In a new arXiv paper, Audris Mockus tackles the massive challenge of author identity disambiguation in the World of Code (WoC) dataset, which contains ~107 million distinct author strings from ~6 billion commits. Unlike previous work that focused on missed merges, Mockus identifies over-merge as the central problem at this scale, where bots, role accounts, and multi-author fields create million-member mega-clusters. The solution combines a betweenness centrality cut on the union graph with a per-edge classifier trained on 2.6 million labels mined from GitHub no-reply identifiers. The classifier, which filters dormant cross-project shingle groups and incorporates GitHub account assertions, recovers recall lost during precision work.
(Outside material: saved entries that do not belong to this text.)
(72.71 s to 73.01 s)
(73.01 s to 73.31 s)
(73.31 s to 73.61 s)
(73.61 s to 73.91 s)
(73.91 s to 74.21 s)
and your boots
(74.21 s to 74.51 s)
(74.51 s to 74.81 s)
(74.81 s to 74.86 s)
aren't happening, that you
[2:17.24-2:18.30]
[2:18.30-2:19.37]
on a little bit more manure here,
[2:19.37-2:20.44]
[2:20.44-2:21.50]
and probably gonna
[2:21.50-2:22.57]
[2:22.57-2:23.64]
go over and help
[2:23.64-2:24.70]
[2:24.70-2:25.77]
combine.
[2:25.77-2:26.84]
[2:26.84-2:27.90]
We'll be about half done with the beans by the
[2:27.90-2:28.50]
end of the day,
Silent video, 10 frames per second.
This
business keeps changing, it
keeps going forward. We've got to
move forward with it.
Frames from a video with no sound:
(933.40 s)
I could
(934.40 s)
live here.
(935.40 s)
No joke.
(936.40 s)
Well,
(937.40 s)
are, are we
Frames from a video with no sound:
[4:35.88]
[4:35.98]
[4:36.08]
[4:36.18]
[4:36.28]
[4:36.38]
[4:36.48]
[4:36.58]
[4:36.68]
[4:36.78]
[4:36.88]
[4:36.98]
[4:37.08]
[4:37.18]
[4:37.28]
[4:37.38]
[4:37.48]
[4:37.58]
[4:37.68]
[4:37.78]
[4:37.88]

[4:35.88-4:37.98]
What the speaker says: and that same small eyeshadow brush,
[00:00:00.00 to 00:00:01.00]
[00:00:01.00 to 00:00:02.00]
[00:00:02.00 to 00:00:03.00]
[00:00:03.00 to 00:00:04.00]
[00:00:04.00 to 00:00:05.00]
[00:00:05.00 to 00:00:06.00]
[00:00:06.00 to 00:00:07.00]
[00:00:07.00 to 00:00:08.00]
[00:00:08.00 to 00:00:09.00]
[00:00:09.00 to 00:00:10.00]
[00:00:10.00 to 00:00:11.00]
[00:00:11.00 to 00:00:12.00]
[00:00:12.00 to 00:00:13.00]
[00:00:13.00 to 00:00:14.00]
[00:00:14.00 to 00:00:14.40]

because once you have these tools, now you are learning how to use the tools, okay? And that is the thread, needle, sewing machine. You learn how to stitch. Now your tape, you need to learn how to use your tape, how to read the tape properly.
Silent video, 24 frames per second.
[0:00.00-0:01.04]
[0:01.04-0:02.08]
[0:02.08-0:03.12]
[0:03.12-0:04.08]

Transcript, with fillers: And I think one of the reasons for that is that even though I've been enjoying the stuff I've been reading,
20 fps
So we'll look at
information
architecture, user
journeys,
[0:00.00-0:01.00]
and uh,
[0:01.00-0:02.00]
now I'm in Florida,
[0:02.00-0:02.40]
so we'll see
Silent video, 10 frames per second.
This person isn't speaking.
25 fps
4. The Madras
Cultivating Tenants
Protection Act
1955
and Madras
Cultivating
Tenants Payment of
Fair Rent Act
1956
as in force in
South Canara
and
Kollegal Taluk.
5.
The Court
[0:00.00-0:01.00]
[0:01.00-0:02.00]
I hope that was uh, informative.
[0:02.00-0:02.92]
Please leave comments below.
Results are striking: the largest cluster drops from 170,431 (and a predecessor's 3.0 million) to under 7,000, while gold recall rises from 0.44 to 0.70 at increasing precision. The per-edge model transfers with AUC 0.99 on human-adjudicated pairs, and on an independent 21-million-alias GitHub ground truth, the final map surpasses existing global, privacy-preserving resolvers. The paper also catalogs scale lessons, noting that structural cuts don't transfer to unseen edge sets and that recall-only or precision-only benchmarks invert verdicts unless read together.
- Largest cluster reduced from 170,431 to under 7,000 — a 96% cut in over-merge.
- Gold recall improved from 0.44 to 0.70 while precision increased, using a per-edge classifier.
- Per-edge model achieves AUC 0.99 on human-adjudicated pairs, trained on 2.6M GitHub no-reply labels.
Why It Matters
Critical for accurate code attribution and open-source analytics at global scale, enabling better security audits and developer reputation tracking.